It’s Still the Economy, Stupid
The first jobs report of the Biden administration beat expectations with the unemployment rate declining and the economy adding more jobs in February than economists forecast. But America still has 9.4 million fewer jobs than it did a year ago, which translates into a gap of 12 million jobs had pre-pandemic growth continued at the same pace.
Voters’ top three priorities remain strengthening the economy, dealing with the pandemic, and creating jobs – and it’s on these issues that will determine the Biden administration’s overall success and failure. Get these big issues right, and it will win political support. Falter on striking the right balance between tackling the pandemic and reopening the economy, and it will be hard to get much else done.
Three things to watch closely in the coming months:
1. Washington’s actions to jumpstart the economy and make public investments to support growth. The current debate over the American Rescue Plan for more fiscal stimulus is just part of a bigger debate about the public investments that the United States needs to make to compete in the world. There is an important public sector employment component of this, especially for state and local governments that employ teachers, police officers, and other key jobs essential to communities. As New York Times economics correspondent Neil Irwin notes, one dark spot in the latest jobs report was that state and local governments cut about 83,000 positions, including 63,000 in education.
There’s another debate that America will have about making public investments in efforts like infrastructure and research and development to overhaul America’s overall economic engine and strengthen America’s ability to compete in the post-COVID global economy.
This means that that pathway to success starts with continuing to deploy vaccines around the country and using smart public sector investments to set a stronger framework for economic and job growth for all – paying special attention to the groups and geographic parts of the country who have fallen further behind due to the pandemic and long-existing inequalities.
2. The private sector’s role in creating new jobs. The vast majority of jobs in America are created by the private sector – government has an important role in setting the framework for the economy and funding basic research, but it is the private sector that sparks growth and innovation. Key sectors such as manufacturing (especially in vital goods with weak supply chains exposed by the pandemic), technology, clean energy, health care, research and development, and education. Blueprints for reviving America’s economy and creating jobs need to remember the essential role private enterprise will play in the coming months.

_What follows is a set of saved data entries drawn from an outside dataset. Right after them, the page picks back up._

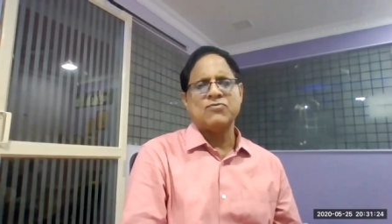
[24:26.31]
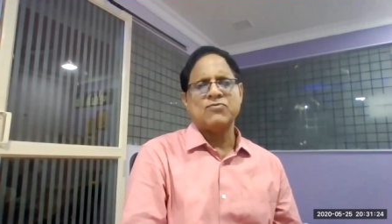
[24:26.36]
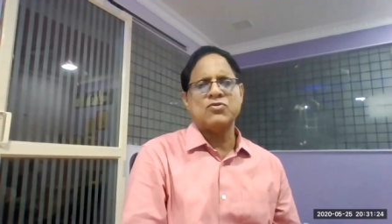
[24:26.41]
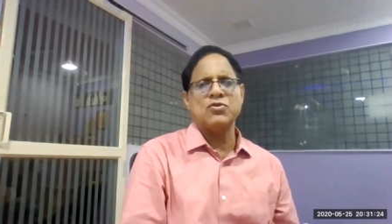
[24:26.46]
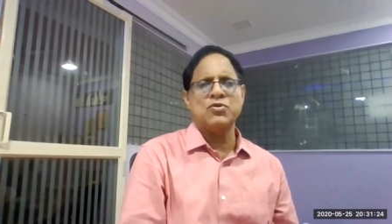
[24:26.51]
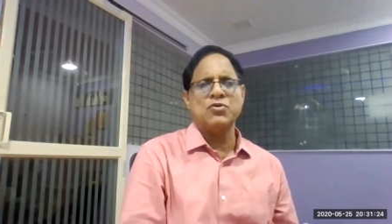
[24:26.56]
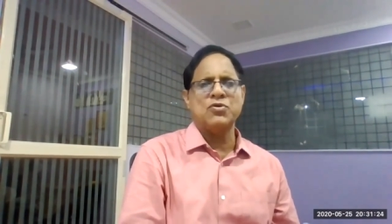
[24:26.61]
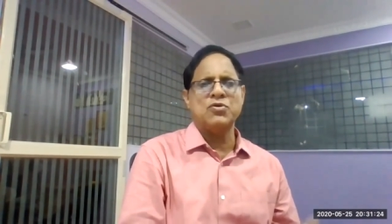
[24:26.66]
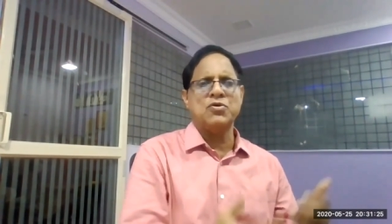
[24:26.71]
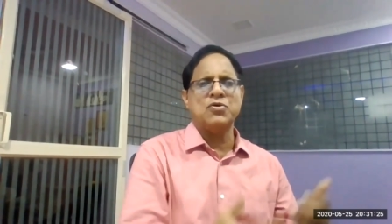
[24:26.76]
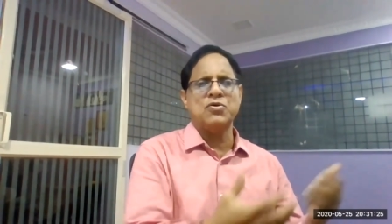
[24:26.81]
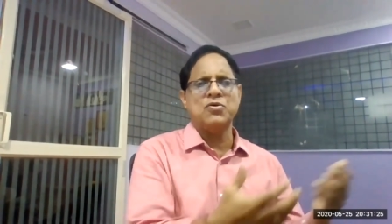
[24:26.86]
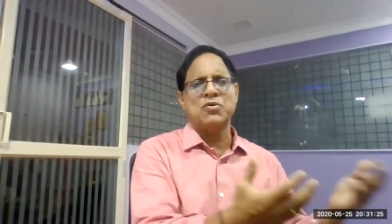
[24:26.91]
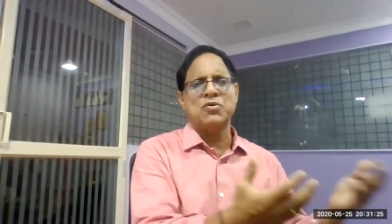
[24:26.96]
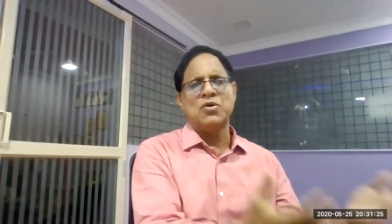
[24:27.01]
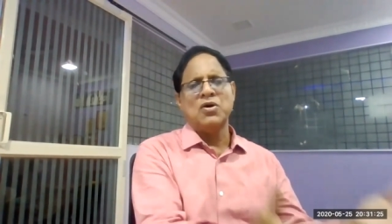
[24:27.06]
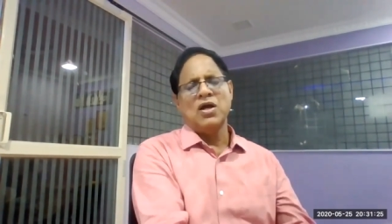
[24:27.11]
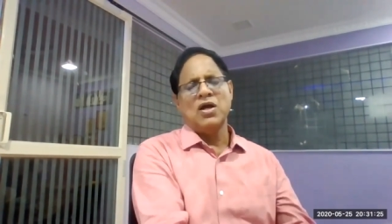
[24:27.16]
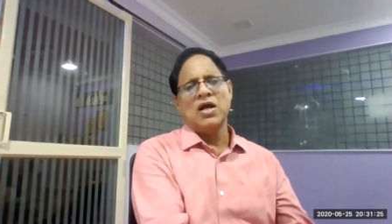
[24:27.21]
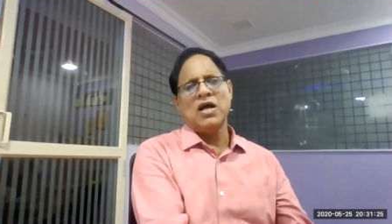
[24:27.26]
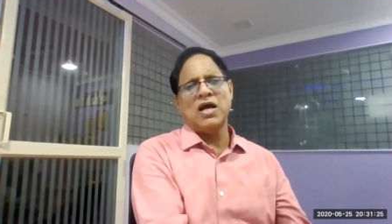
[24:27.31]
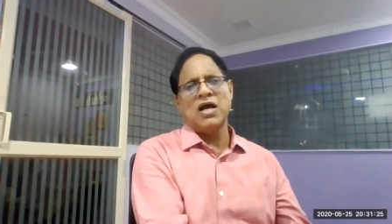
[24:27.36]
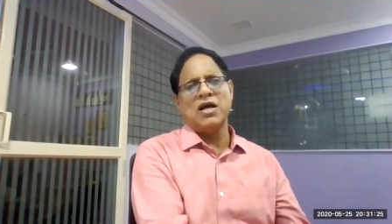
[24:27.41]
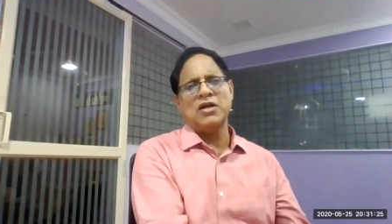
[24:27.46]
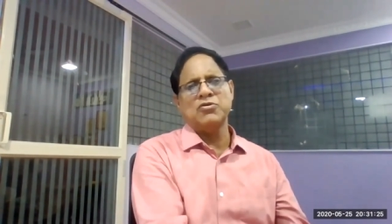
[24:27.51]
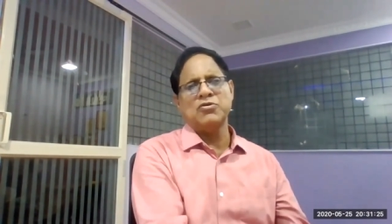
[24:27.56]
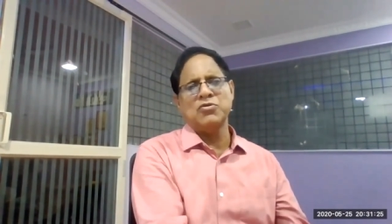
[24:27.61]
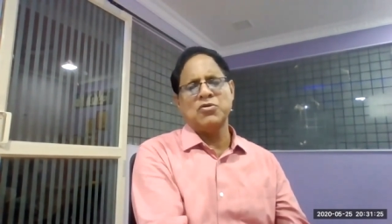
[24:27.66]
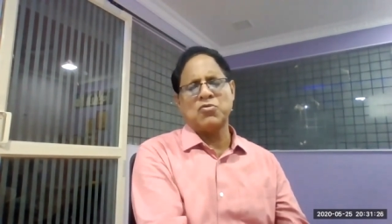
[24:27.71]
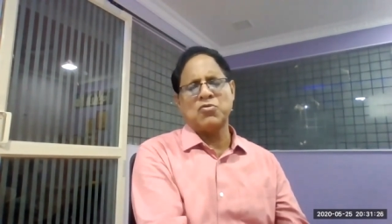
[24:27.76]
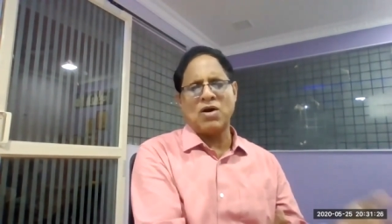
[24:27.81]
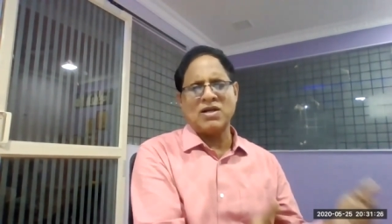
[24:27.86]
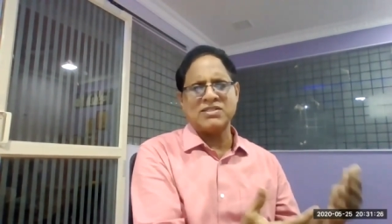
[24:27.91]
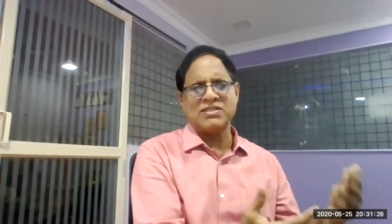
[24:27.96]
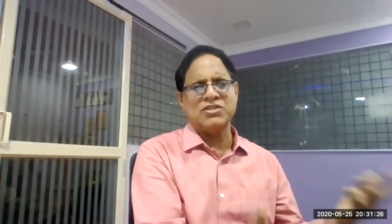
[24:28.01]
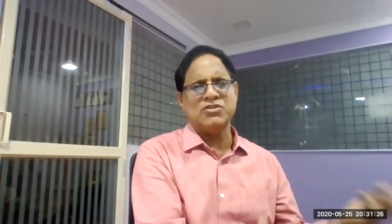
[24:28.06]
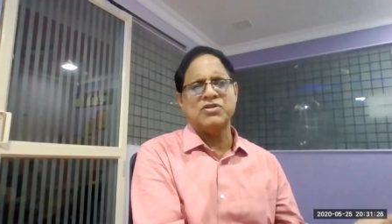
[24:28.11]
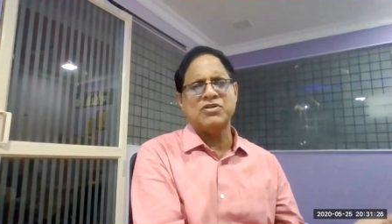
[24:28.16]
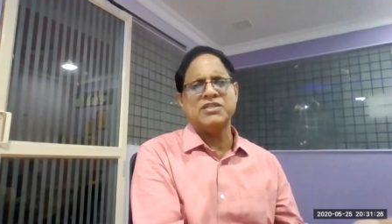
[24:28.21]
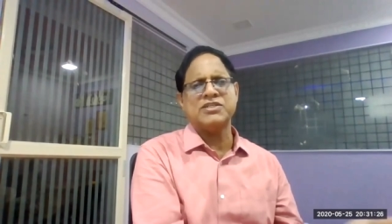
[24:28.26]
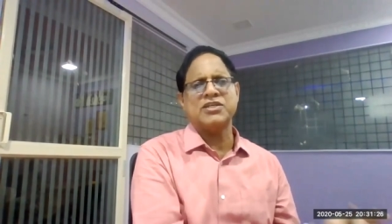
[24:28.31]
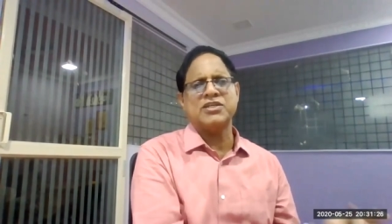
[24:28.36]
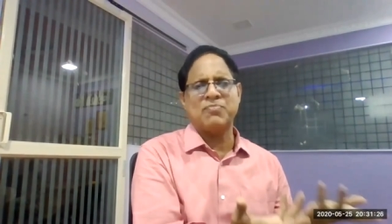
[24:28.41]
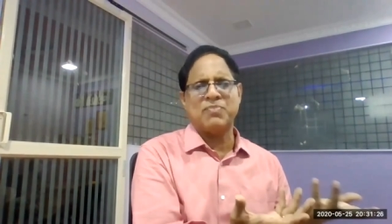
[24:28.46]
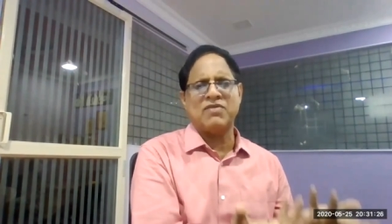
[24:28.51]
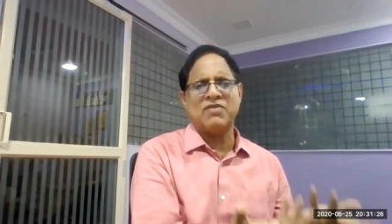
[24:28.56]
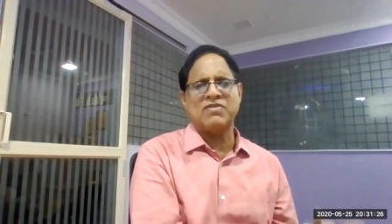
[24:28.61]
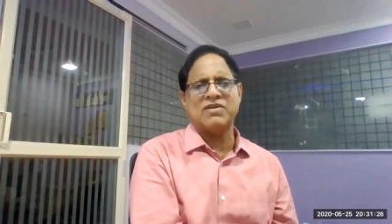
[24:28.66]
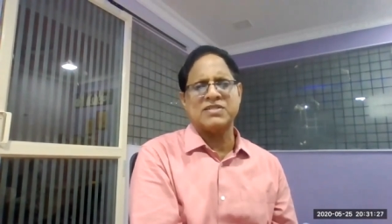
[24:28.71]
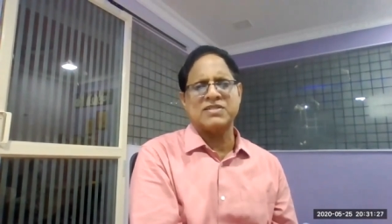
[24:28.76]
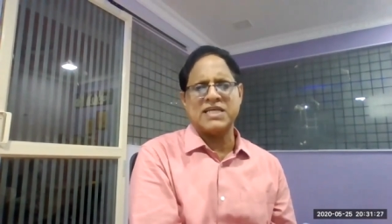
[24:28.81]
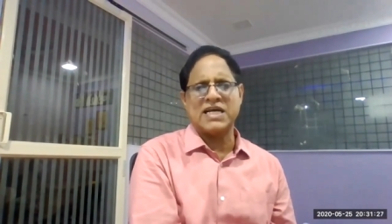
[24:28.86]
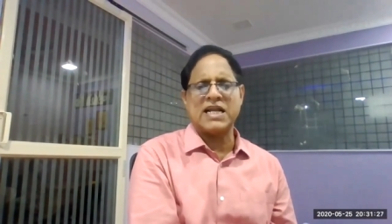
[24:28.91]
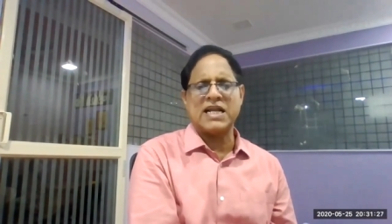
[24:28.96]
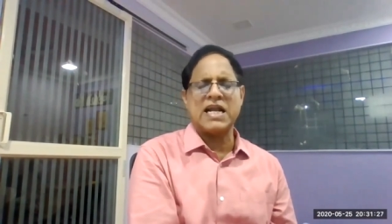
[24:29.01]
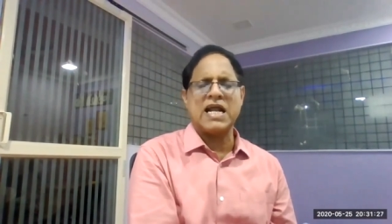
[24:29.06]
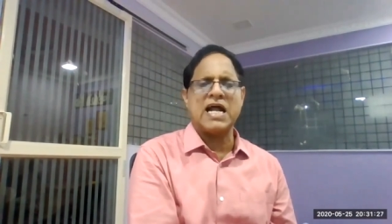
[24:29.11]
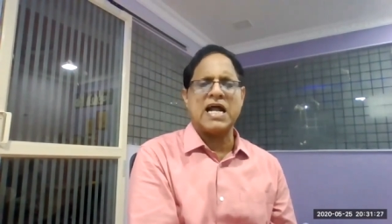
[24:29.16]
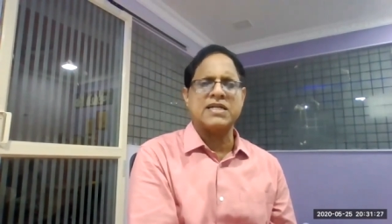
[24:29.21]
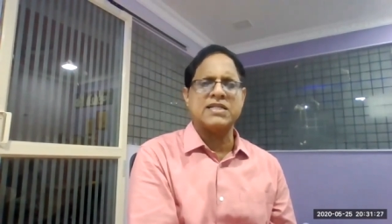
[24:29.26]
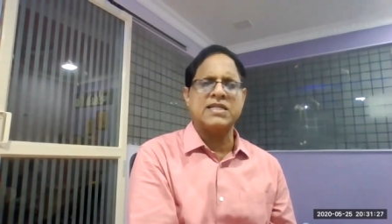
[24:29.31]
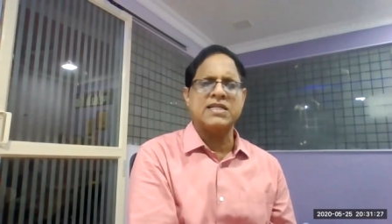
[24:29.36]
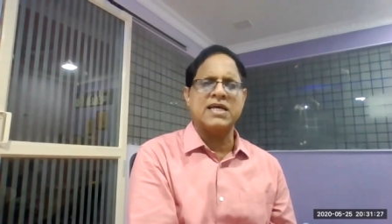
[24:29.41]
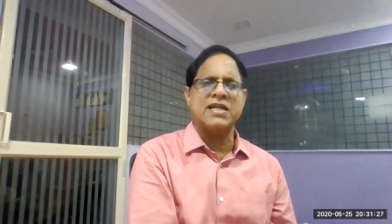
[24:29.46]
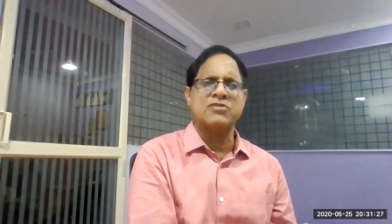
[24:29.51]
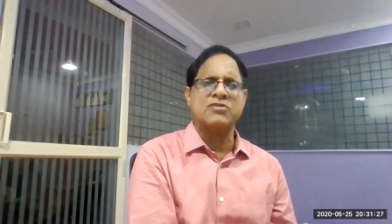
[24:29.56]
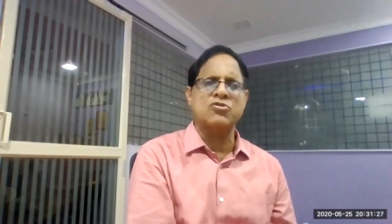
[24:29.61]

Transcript: to uh, do quasi judicial powers are not there.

It is smart that Biden has engaged business coalitions to build support for the American Rescue Plan, and a majority of America’s small businesses support this third stimulus. This continued engagement with the private sector needs to continue and to be coupled with an ongoing discussion with key groups like labor unions as the government seeks to make the right fiscal policy moves.
3. America’s economic ties with the rest of the world. A third important factor is how the Biden administration approaches a broad range of economic issues with the rest of the world, especially Asia and Europe, the two other largest engines of the global economy. Much of this focus remains on China, and the recent nomination hearings for Biden’s pick for trade representative, Katherine Tai, offered a preview of an approach that looks to prioritize American workers and develop and implement policies to support the aspiration of a foreign policy the middle class can support. Tai is poised to be an important part of the team that links the international and domestic policy moves the Biden administration is planning to make.

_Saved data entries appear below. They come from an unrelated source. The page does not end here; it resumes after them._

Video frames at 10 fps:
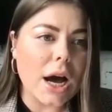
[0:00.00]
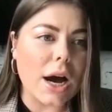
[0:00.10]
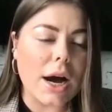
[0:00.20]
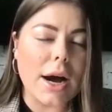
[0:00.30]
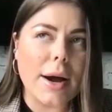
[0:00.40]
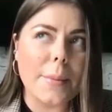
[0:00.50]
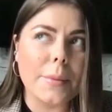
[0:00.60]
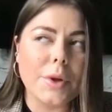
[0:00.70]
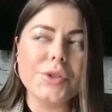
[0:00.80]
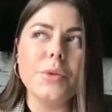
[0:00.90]

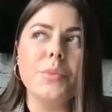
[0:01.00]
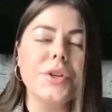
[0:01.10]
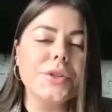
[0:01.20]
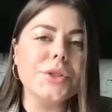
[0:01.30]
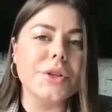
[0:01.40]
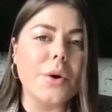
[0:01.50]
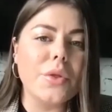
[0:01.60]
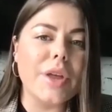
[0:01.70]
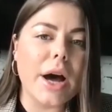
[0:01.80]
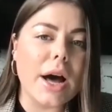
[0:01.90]
Also important to
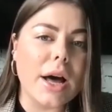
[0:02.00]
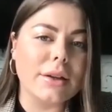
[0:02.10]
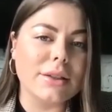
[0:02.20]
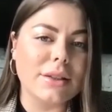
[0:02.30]
note that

One key outcome in this effort by the Biden administration to create a stronger link between global economic policy moves to economic renewal at home should focus on building a new bloc in the global economy that will help America achieve these goals, as the recent Center for American Progress report, A More Perfect Union, argued:
“The core goal of U.S. economic statecraft should be to build a shared industrial and innovation ecosystem that spans both the Atlantic and Pacific oceans, incorporating America’s most important allies in Europe and the Asia-Pacific. This economic concert of power would bind America and its closest partners together in a shared project to compete effectively with China, promote the collective prosperity of its member nations, and show that democracy can deliver on its economic promises. While building and strengthening this group, the United States should seek to expand its economic engagement in India, Africa, and Latin America—regions of the world that are positioned to see economic growth and are also arenas of economic competition with China.”
Cleaning up the mess left behind over the past few years can induce a certain attention deficit disorder – with big challenges on multiple fronts from immigration to climate change to immigration and many foreign policy issues. But the Biden team should stay focused on what matters most.
In 1992, when the presidential campaign of Bill Clinton began to react to the news cycle and lose focus, his campaign manager James Carville reminded the team: “It’s the economy stupid.” Nearly three decades later, that remains a good reminder to the Biden team as it navigates its early months in office.